Dinner with Flamenco show in Barcelona
Carmen Amaya has been the most universal flamenco dancer. She was born in the shantytown of Somorrostro in Barcelona, probably in 1918. Her father, José Amaya Amaya, known as El Chino (the Chinese) was a professional guitarist and her mother, Micaela Amaya Moreno, was an occasional zambra dancer, although only at family gatherings.

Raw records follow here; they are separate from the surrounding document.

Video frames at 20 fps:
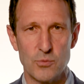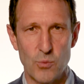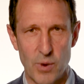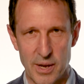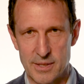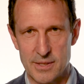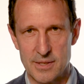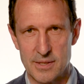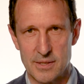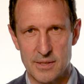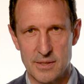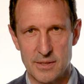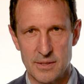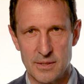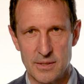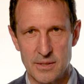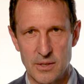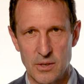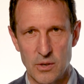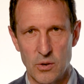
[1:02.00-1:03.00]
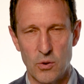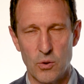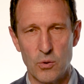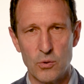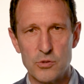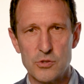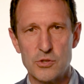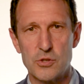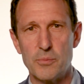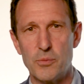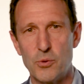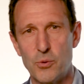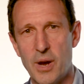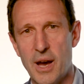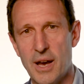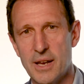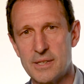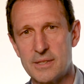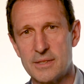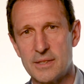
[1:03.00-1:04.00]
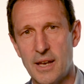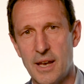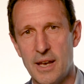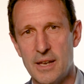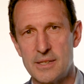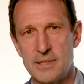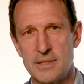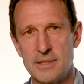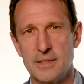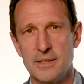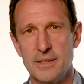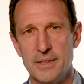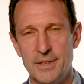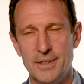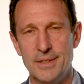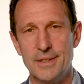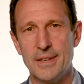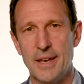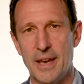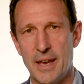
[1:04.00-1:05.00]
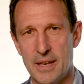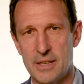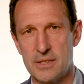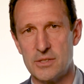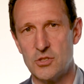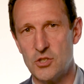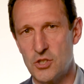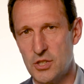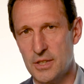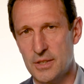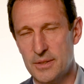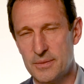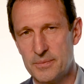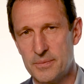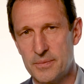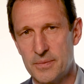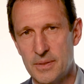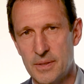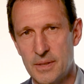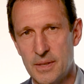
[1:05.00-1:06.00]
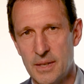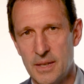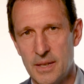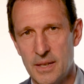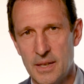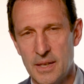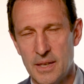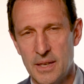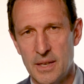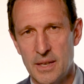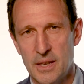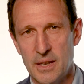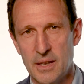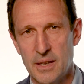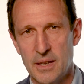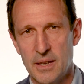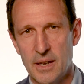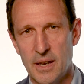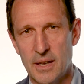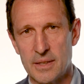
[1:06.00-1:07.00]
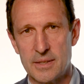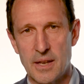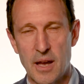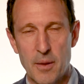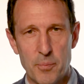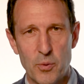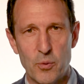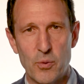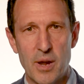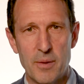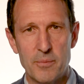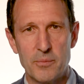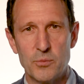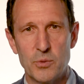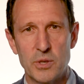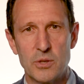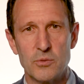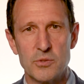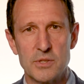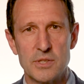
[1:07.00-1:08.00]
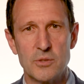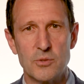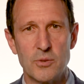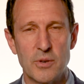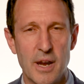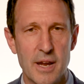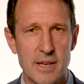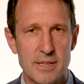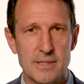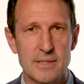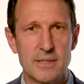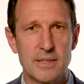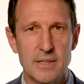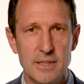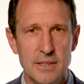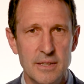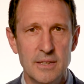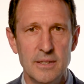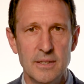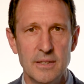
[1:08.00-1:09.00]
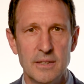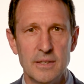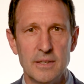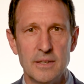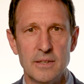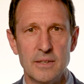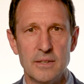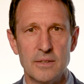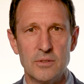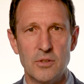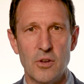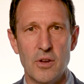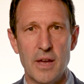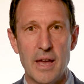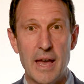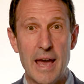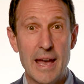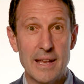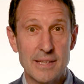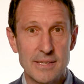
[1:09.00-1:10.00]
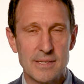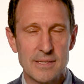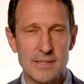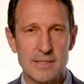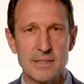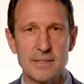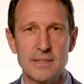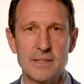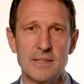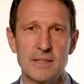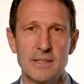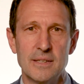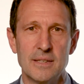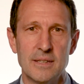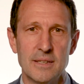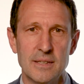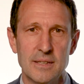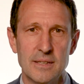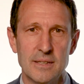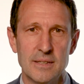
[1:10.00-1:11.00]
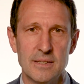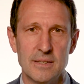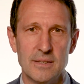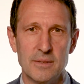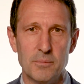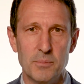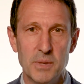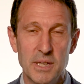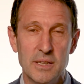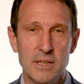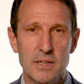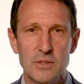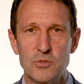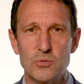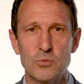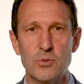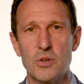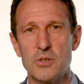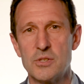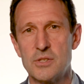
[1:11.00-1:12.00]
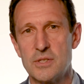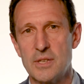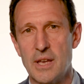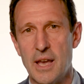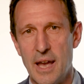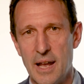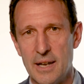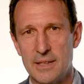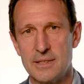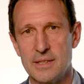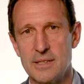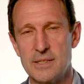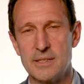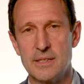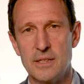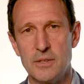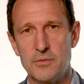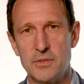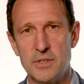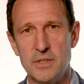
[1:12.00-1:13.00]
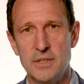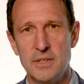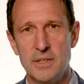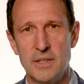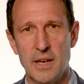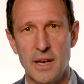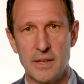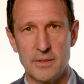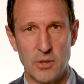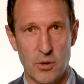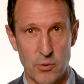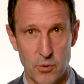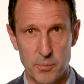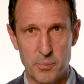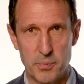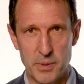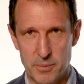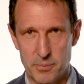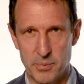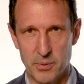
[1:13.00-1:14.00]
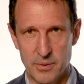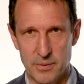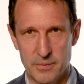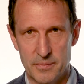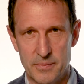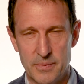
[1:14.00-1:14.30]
ones, all summarized as ESG. At Aperam, we consider as key the S, meaning to us health and safety and our people.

In 1929 Carmen began her international career when she was commissioned together with her aunt Juana and her cousin María to perform in Paris. There the film director Benito Perojo discovered them, and asked them to take part in his film La Bodega. On her return to Barcelona, they continued to perform in every show they could. From 1934, she became more and more successful, appearing in several films. In 1936 she performed for the first time as the protagonist in the film María de la O. That same year she began a tour of South and Central America: Argentina, Uruguay, Chile, Peru, Brazil, Colombia, Ecuador, Venezuela, the Dominican Republic, Cuba and also, Mexico. In the 40s the magazine LIFE devoted an in-depth feature to her, when she performed at Carnegie Hall in New York and she was invited to dance at the birthday party of President Roosevelt. Her fame knew no bounds.
In 1947 she returned to Spain, after an eleven year absence, as an established world-famous artist, and premièred her show Embrujo Español [Spanish Magic] at the Teatro Madrid in Madrid. Her shows were performed in all of the best theatres in every city of every country. Probably influenced by the restless and wayfaring character of her husband and guitarist Juan Antonio Agüero, Carmen Amaya’s troupe displayed its artistry in all four corners of the world.
In 1963, the year in which her kidney disease began to be most apparent, she made what would be her last film: Los Tarantos by Francisco Rovira Beleta. Carmen did not live to see the première, but it remains her greatest film legacy. A performance full of emotion, drama and unforgettable dancing, such as the bulerías on the beach or the taranto in the Bar Las Guapas.
THE SPANISH VILLAGE
Tablao de Carmen is located in the Andalusian quarter of Pueblo Español, on Montjuïc hill, one of the most important green belts in the city, close to the best attractions (several museums, the Olympic Ring, celebrated theatres, Fair and Convention Centre and the Open Camp).
Pueblo Español, built in 1929 for the World Fair in the city, is the best example of the wealth and variety of Spanish architecture and the history and culture of the country.
Close to the central Plaza de España, and a few minutes from the famous Magical Fountains of Montjuïc.